Depuis une dizaine d'années, les théories de la réception ont reconfiguré l'enseignement de la littérature. La recherche dont il est rendu compte a mis à l'épreuve l'un de leurs postulats, selon lequel une lecture en cours serait sous l'influence des lectures déjà opérées sur des thèmes ou dans des formes comparables. Elle s'est fondée sur l'observation écologique de trois classes de CM2 qui ont abordé le même roman après des parcours diversifiés. Elle établit que si le postulat n'est pas absolument falsifié, il explique la divergence des interprétations produites bien moins que les options pédagogiques et didactiques des enseignants.

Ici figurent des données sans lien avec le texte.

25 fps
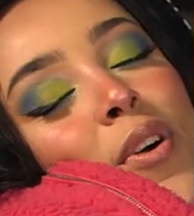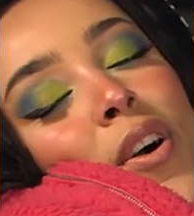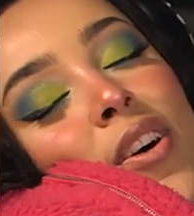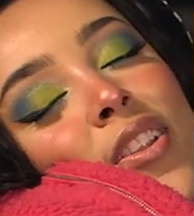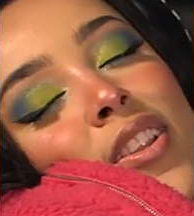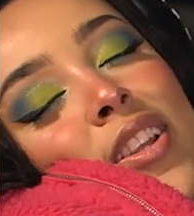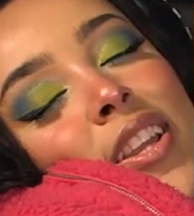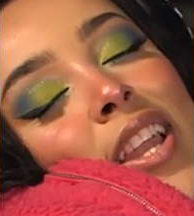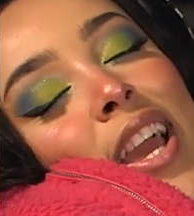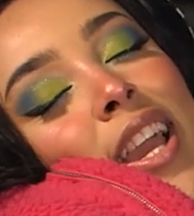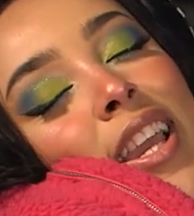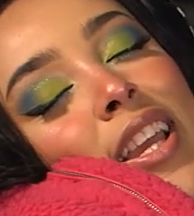all
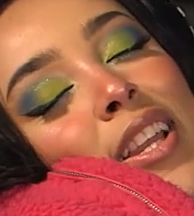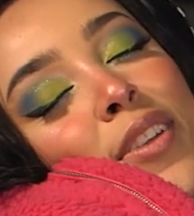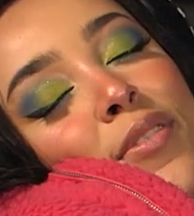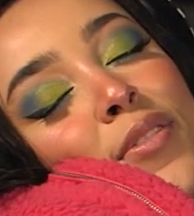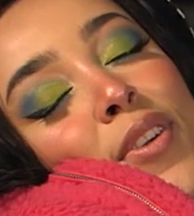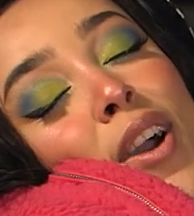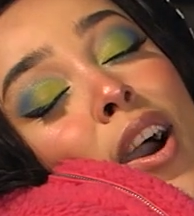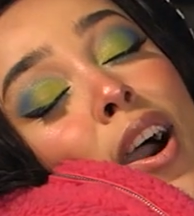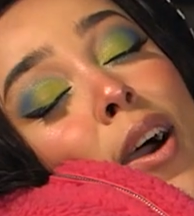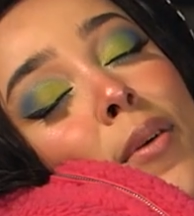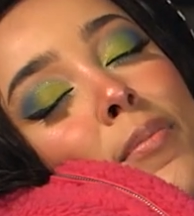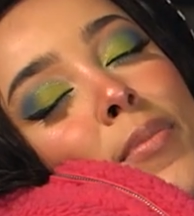the negative
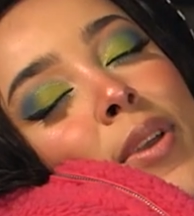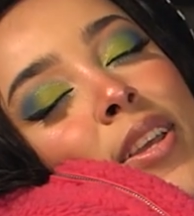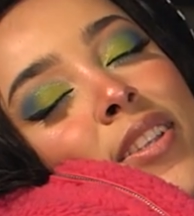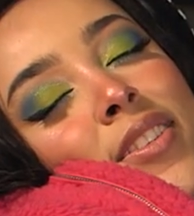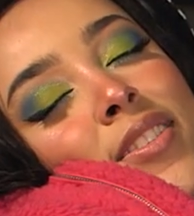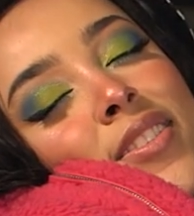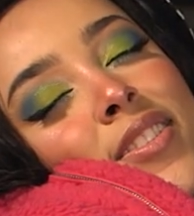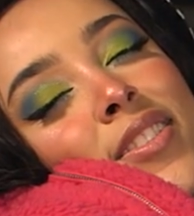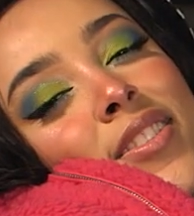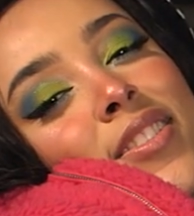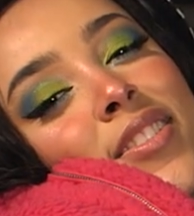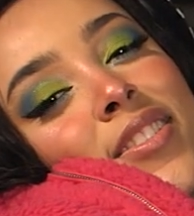
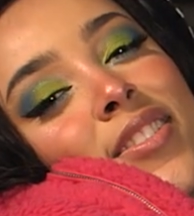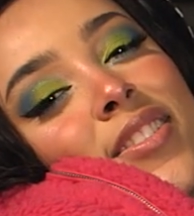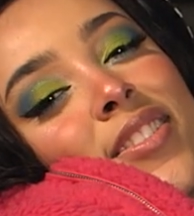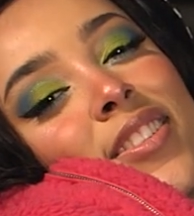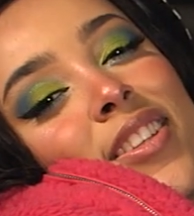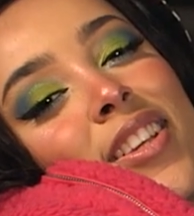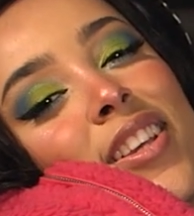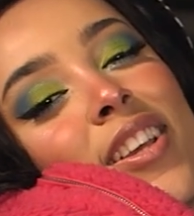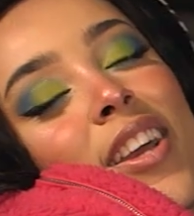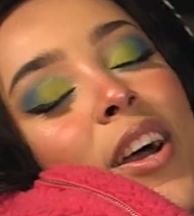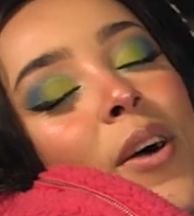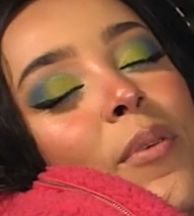comments,
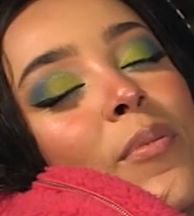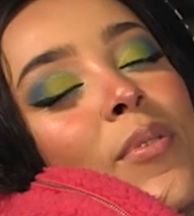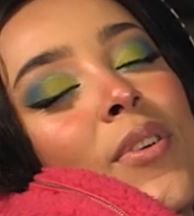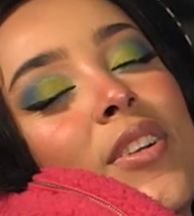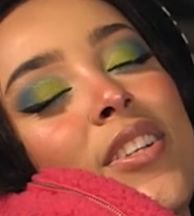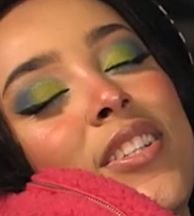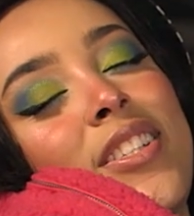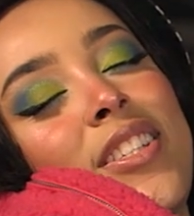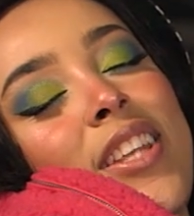I want to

L'ouvrage présente une analyse du roman étudié (Taïga de Florence Reynaud) puis une modélisation de l'acte lexique et, spécifiquement, de la lecture scolaire. Il s'emploie ensuite à décrire les trois démarches observées, pilotées respectivement par le souci d'établir une compréhension acceptable du texte, par la préoccupation du devenir scolaire des élèves et de leur compétence rhétorique ou, pour la troisième, par une formation humaniste qui prenne en charge les enjeux symboliques.